Why do tomato plants get yellow leaves?
Yellow leaves on tomato plants can be caused by various factors such as lack of water, lack of nutrients, diseases or pests. To find out and treat the cause, you should check the location, nutrient supply and possible pest infestation.
What to do if tomato plants have yellow leaves?
Yellow leaves on tomatoes usually indicate a deficiency. This can consist of simple care errors such as too little fertilizer, inadequate water supply or an incorrect location. The most common diseases that cause yellow leaves are nitrogen deficiency, magnesium deficiency, late blight, over or under fertilization and lack of water. Ensure there is sufficient supply of water, fertilizer, light and air between the plants and leaves. Depending on the disease, remove affected parts or plants completely.

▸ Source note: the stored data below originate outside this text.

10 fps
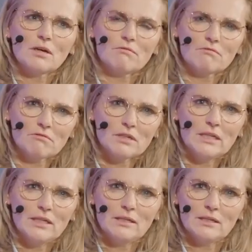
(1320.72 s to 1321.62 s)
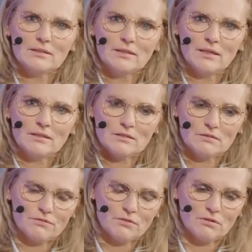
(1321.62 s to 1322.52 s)
got really at the
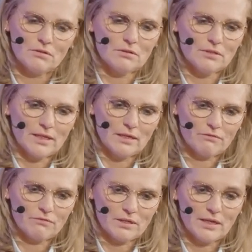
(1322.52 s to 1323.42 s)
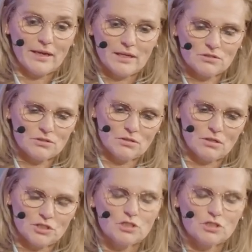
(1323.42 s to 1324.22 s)
end of her life, and I had to go,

Yellow leaves due to too much water
Every hobby gardener probably comes to the point at some point where they have provided their tomato plants with too little or too much water. In most cases, the tomato forgives such small mistakes. But in the long run, incorrect watering causes lasting damage - up to and including complete failure of the harvest. ASign of improper water supply in both directions is yellow leaves. A thumb test is used to determine the moisture in the substrate.
If it is too dry, the initially yellow leaves will become limp and brown without any action until they finally fall off. If the soil feels moist, the leaves remain yellow. The yellow color is due to an inadequate supply of nutrients, as the roots rot due to too much water (waterlogging) or have too little water to transport nutrients. In addition to removing the yellow leaves and, if necessary, repotting potted plants, the following tools make it easier to provide tomatoes with regular and sufficient water.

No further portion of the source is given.